(Items from a dataset)
*** Begin section ***
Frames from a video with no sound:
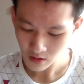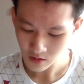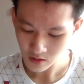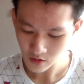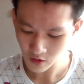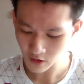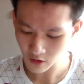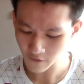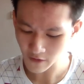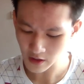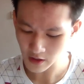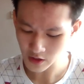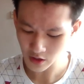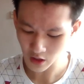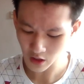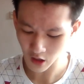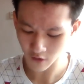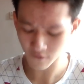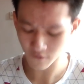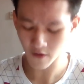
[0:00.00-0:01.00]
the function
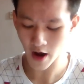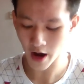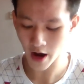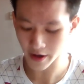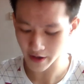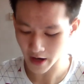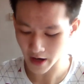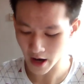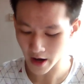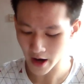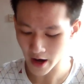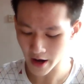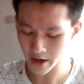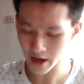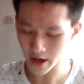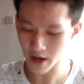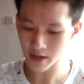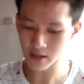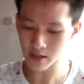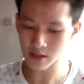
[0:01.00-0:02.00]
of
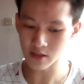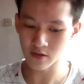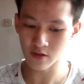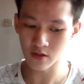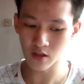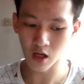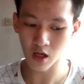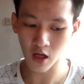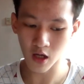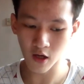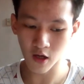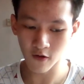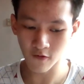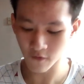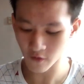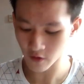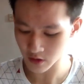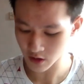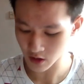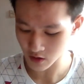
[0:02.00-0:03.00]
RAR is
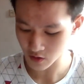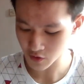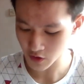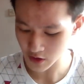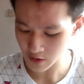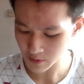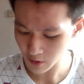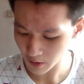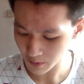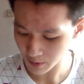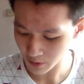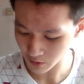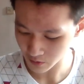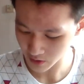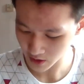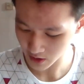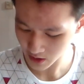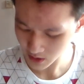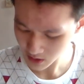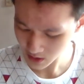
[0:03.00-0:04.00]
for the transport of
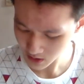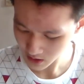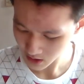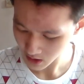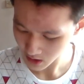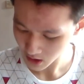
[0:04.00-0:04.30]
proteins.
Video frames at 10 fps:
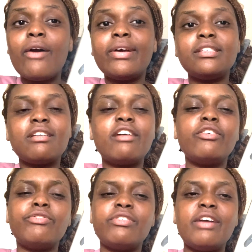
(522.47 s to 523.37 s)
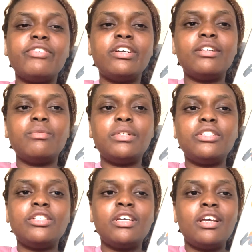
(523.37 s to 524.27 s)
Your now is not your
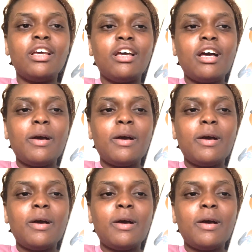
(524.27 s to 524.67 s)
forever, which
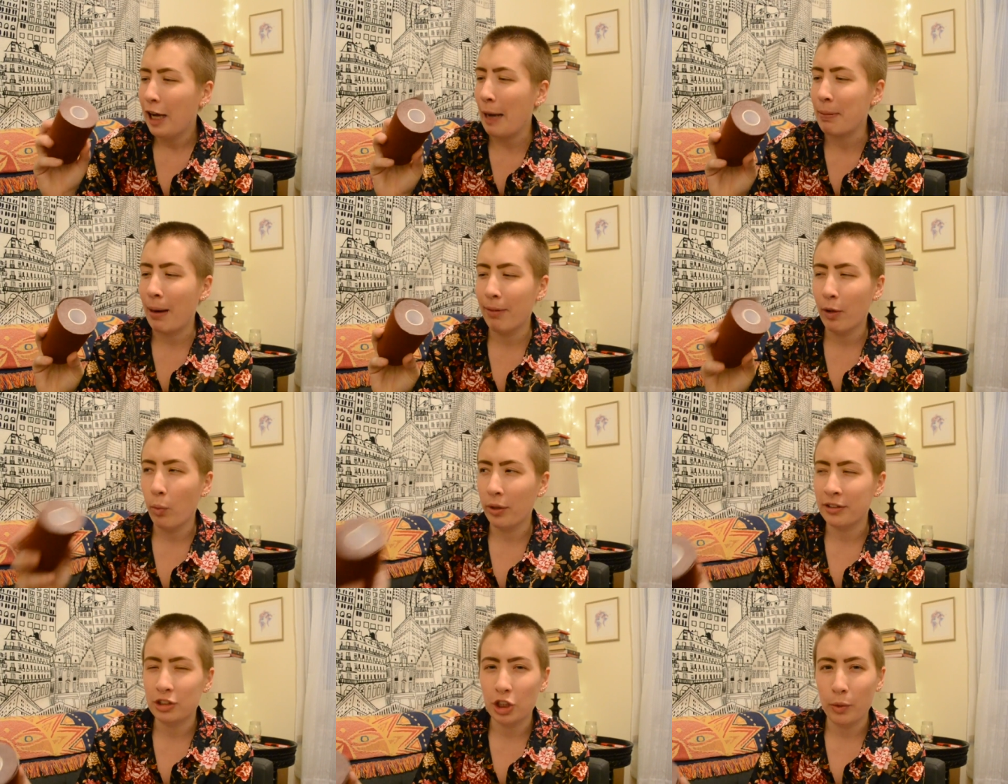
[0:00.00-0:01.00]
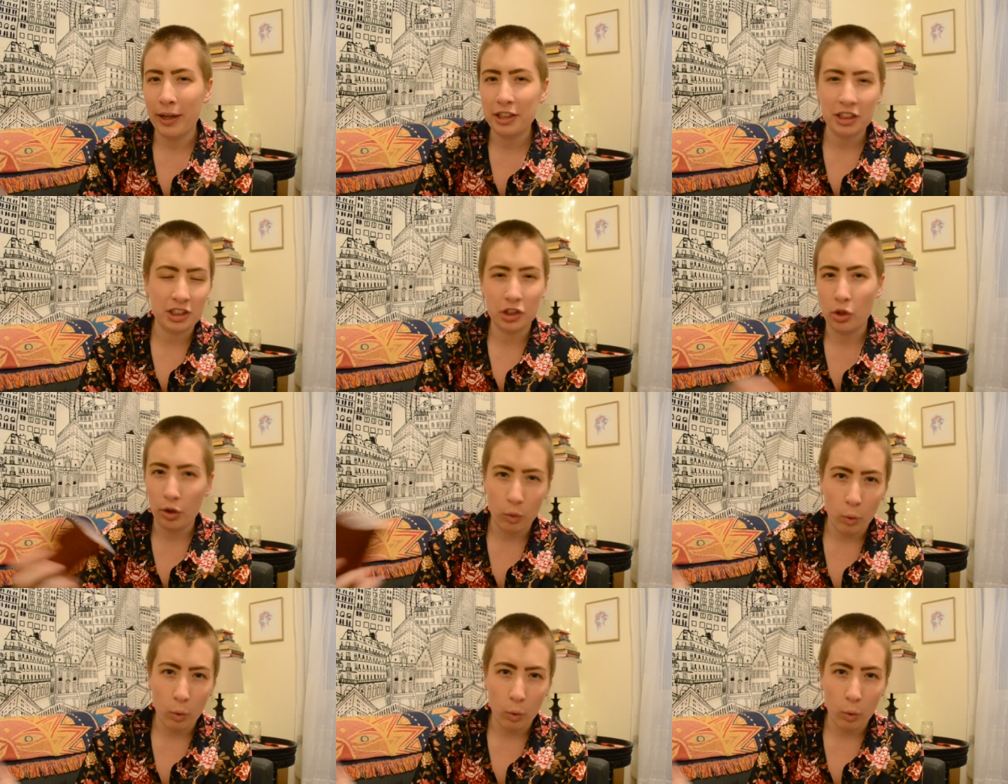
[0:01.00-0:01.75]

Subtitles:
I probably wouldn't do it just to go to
*** End section ***
▸ ACTIVITY:
The final stretch of the data, from the line with "(522.47 s to 523.37 s)" through its last line, is to be retyped exactly; pictures are not part of the copy.

▸ RESPONSE AREA:
(522.47 s to 523.37 s)
(523.37 s to 524.27 s)
Your now is not your
(524.27 s to 524.67 s)
forever, which
[0:00.00-0:01.00]
[0:01.00-0:01.75]

Subtitles:
I probably wouldn't do it just to go to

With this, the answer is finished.